© elwynn | Bigstock
Have you noticed lines or small puddles of urine along your windowsills, or perhaps along a porch door’s threshold? Does it happen more often as the weather warms? If so, your cat is probably marking his territory, letting other cats know the house is his, not theirs.
It’s not other cats in the house he’s trying to keep out of his space. It’s cats outside. That’s why urine marking picks up in spring and summer. People are more inclined to keep their windows and even some of their doors opened, and that brings your cat’s attention to other cats near your house. He feels he needs to say clearly, “this space is mine.”
“Territorial marking is not very common among neutered indoor cats,” says Tufts animal behaviorist Stephanie Borns-Weil, DVM, “but you frequently see it with cats in suburban areas where there are a lot of outdoor cats in the neighborhood.”
It’s especially apt to occur in households where cat lovers feed feral cats. If stray cats know your home is a good place to get a free meal, they’ll hang around, triggering urine marking in the cat who lives there.
Easy solutions
The most important antidote for a cat’s territorial marking is simply to keep other cats away. “I tell people, if you’re feeding feral cats, feed them someplace else,” Dr. Borns-Weil says. Don’t make your house the flophouse.
The doctor also suggests using motion-activated water sprayers, if necessary. When they “sense” the presence of a moving object, like a cat, they spray a jet of water. Cats don’t like that and will quickly learn not to come around.
“Get rid of bird feeders,” too, Dr. Borns-Weil advises. The feeder attracts birds, but the birds then attract other cats.
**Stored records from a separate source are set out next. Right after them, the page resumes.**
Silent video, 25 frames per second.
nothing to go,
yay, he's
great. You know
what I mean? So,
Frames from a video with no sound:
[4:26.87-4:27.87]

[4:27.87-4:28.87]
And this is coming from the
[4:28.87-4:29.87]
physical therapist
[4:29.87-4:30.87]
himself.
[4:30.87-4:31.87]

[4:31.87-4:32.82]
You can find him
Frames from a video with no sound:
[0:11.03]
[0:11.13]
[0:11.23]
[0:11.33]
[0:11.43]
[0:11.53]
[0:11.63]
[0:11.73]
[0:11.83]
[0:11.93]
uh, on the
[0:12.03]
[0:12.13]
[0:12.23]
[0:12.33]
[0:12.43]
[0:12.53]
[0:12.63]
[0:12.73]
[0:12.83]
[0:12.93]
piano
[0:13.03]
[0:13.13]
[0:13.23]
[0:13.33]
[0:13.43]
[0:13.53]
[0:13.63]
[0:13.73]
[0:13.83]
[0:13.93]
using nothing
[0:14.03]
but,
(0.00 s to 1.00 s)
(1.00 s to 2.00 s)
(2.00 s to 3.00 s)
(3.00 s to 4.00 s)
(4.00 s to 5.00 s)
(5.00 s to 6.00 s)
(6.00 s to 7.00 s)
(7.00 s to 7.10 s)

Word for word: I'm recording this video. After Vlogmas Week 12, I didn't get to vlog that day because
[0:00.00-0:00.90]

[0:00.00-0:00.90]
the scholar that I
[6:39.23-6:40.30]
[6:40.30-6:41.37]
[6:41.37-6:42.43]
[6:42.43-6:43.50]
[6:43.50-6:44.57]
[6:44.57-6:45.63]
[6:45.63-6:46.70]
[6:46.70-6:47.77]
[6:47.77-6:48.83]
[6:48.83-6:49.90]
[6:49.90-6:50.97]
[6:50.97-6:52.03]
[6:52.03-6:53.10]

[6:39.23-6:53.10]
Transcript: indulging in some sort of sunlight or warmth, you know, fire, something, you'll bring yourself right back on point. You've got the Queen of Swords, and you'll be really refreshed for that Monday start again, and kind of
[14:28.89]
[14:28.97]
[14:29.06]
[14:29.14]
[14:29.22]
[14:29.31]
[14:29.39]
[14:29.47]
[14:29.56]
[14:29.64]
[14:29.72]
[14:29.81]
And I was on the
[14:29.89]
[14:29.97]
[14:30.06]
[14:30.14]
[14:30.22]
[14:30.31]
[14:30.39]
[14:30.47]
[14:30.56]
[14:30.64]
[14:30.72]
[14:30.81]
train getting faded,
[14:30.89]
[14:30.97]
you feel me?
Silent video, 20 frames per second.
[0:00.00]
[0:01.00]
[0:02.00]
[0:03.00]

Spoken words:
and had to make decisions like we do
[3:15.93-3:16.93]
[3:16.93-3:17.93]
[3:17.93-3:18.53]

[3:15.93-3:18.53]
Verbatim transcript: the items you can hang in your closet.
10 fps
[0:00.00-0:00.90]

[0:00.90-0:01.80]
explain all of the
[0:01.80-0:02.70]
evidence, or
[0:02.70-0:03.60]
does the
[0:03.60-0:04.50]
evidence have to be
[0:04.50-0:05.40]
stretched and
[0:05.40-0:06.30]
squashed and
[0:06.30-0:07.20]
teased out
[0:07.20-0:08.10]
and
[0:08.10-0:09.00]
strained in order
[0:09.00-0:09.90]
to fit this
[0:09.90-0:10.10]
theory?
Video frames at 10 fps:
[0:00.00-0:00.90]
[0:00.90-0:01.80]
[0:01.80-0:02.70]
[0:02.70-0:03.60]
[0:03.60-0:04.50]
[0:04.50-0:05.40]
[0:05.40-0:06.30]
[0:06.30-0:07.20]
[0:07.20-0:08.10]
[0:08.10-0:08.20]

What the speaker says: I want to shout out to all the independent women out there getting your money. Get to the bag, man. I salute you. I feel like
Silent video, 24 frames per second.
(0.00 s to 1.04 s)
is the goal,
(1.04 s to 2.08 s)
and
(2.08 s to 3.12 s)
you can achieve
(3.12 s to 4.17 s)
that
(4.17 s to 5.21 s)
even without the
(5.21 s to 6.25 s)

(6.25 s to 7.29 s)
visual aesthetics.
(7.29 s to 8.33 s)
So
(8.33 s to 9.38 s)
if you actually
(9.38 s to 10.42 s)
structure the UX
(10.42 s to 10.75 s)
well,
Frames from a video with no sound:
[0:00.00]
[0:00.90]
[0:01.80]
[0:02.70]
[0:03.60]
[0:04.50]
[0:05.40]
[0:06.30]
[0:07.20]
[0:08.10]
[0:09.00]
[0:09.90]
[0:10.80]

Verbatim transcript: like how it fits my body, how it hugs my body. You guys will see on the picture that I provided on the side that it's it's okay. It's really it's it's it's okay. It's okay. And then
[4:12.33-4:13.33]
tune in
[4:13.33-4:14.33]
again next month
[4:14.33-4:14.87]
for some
It also helps a great deal to close the windows and pull the shades. What your pet can’t see is much less likely to bother him. You may not want to keep the windows closed on summer days, but you can at least close those where outdoor cats congregate and perhaps put a fan in that room to circulate air. That not only will make the room more comfortable but may also keep your cat out of it; a lot of cats don’t want their fur ruffled by a strong breeze from whirring fan blades.
What won’t do the trick are supposedly offending scents. “People used to talk about putting orange peels on the window sills to keep cats away,” Dr. Borns-Weil says, “but I have never seen it work.” If you keep other cats away and block your cat’s view, the territorial marking should stop.
If all else fails, talk to your veterinarian about whether medication is warranted. A course of antidepressants in the form of an SSRI — Prozac, Zoloft, or Paxil — may help wean the cat of his territorial habit.
This article is the last in a three-part series on behavioral reasons cats urinate outside the litter box. In April we covered litter box aversion; in May, stress marking.